Laptops that won't break the back-to-school budget

Sep. 20, 2012 at 11:36 AM ET

The Dell Inspiron 15R offers budget shoppers a powerful third-generation processor for less than $600.

Procrastination generally doesn’t serve students well, leading more often to red eyes and hastily written reports than to scholastic success. But could those who have put off buying a laptop for school actually benefit from their foot-dragging? The team at has analyzed laptop prices and found that one of the best times to buy a portable personal computer is the second half of September, according to The New York Times.
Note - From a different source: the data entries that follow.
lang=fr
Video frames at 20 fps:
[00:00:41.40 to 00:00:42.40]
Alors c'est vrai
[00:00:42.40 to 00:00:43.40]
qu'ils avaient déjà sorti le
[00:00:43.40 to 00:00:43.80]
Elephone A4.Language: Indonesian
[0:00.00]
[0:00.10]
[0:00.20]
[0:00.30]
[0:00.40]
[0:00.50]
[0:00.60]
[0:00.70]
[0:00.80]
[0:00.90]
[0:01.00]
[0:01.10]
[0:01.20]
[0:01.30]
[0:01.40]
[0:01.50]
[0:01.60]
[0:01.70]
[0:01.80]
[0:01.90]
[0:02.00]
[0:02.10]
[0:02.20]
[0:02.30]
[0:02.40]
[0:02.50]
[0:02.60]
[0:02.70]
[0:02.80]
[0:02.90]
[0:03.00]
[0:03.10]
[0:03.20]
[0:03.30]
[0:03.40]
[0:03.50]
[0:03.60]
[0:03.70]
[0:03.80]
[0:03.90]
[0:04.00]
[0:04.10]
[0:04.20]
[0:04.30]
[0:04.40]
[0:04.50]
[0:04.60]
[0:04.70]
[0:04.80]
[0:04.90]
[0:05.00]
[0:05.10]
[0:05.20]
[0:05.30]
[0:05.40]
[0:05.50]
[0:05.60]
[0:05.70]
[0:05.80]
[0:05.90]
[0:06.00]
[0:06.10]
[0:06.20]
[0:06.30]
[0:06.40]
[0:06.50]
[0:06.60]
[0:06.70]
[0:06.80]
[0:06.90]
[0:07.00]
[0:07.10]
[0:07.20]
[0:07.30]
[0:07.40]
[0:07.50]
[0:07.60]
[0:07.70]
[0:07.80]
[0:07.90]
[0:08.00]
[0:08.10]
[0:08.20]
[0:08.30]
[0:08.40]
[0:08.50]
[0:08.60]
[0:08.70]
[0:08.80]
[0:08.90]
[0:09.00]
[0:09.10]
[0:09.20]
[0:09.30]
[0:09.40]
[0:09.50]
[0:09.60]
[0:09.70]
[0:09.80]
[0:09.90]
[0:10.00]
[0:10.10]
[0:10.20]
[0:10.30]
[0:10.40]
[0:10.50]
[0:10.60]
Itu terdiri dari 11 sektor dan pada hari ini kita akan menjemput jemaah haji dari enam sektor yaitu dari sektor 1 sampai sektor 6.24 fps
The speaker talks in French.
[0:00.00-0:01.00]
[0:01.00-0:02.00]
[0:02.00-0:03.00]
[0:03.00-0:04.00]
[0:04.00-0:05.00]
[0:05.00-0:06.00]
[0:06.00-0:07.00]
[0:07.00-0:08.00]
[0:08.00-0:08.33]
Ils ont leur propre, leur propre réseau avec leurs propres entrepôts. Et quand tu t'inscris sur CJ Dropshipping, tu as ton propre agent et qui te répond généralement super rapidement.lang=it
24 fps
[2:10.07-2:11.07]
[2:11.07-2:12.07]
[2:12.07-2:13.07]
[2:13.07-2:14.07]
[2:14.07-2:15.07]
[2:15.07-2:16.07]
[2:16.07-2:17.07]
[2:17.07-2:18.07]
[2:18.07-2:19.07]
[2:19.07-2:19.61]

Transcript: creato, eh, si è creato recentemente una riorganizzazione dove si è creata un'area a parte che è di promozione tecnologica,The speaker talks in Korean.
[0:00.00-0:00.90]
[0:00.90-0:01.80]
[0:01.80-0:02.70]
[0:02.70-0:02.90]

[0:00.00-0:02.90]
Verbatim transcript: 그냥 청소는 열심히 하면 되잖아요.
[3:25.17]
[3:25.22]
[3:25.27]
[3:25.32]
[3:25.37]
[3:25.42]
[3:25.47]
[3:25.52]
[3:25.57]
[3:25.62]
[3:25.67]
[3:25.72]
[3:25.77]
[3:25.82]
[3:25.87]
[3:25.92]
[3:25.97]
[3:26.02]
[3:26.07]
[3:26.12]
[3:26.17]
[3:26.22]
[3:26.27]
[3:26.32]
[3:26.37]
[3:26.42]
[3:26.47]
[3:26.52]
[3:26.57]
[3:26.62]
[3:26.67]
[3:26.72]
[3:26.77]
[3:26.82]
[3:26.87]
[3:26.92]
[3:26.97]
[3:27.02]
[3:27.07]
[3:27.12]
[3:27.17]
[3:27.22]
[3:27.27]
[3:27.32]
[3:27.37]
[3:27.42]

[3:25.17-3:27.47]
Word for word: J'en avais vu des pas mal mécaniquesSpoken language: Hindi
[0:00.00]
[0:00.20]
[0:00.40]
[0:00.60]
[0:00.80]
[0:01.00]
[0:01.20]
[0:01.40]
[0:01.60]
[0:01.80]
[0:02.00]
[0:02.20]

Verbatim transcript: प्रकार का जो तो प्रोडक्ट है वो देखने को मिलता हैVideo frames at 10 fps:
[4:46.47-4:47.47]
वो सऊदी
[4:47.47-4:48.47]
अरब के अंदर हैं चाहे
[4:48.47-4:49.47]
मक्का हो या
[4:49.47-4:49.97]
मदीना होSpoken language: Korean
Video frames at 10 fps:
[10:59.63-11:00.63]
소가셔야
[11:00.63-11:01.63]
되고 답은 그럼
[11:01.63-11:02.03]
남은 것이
Students who have so far found themselves paralyzed by choice or sticker shock may be in a position to score a deal -- and other consumers can take advantage as well.

Cheapism has zeroed in on four well-reviewed budget laptops selling for less than $600.

  • The reintroduced Dell Inspiron 15R (starting at $549) has a 15.6-inch screen and stands out with a 750GB hard drive, 6GB of memory, and a whopping four USB 3.0 ports (these transfer data faster than more common USB 2.0 technology). The base model houses a standard second-generation Intel Core i3 processor, but consumers can step up to a third-generation Intel Core i5 without cracking our $600 ceiling. Experts laud the more powerful model in online reviews. (Where to buy)
  • The 14-inch HP ProBook 4440s (starting at $480) targets business users but is well-equipped for personal use as well. The previous model (the 4430s, which is still on the market) earned kudos from experts for its sturdiness and style, and this one likewise boasts a metal chassis and spill-resistant keyboard. The new version ups the ante with 6GB of memory and a faster central processing unit. The 320GB hard drive is on the small side but should still provide sufficient storage. (Where to buy)
  • The Dell Inspiron 14z (starting at $480) has been reinvented as an ultrabook, but the older version of this 14-inch laptop is still available at a reduced price. It’s the lightest system on this list, at 4.23 pounds, and the battery life topped seven hours in expert testing. While the cheapest version comes with an Intel Core i3 processor, reviews favor one with a Core i5 CPU. (Where to buy)
  • The Toshiba Satellite L755-S5166 (starting at $500) has also been around a while but is worth a look if you’re seeking a desktop replacement. It sports a 15.6-inch screen, a traditional keyboard with a numeric keypad, and a 640GB hard drive with room for an extensive media library. Experts consider this a solid, if somewhat unexciting, budget laptop. (Where to buy)

Other features you can find in a sub-$600 laptop include a built-in memory-card reader, a DVD-RW drive, and Bluetooth connectivity. Second-generation Intel Core processors power most top budget notebooks, although third-generation Intel Core CPUs have started to trickle into the segment and Intel competitor AMD makes occasional appearances.

Low-cost laptops have integrated graphics, as opposed to discrete graphics processing units, so they’re not designed to keep up with the latest 3D games -- but can handle everyday multimedia and multitasking. The laptops listed above have screen resolutions high enough to play high-definition video at 720p and HDMI ports to deliver audio and video to an HDTV.

Just in case it doesn’t go without saying, the budget segment is populated entirely by Windows machines -- no Apple products here. Even the cheapest MacBook starts at around $1,000.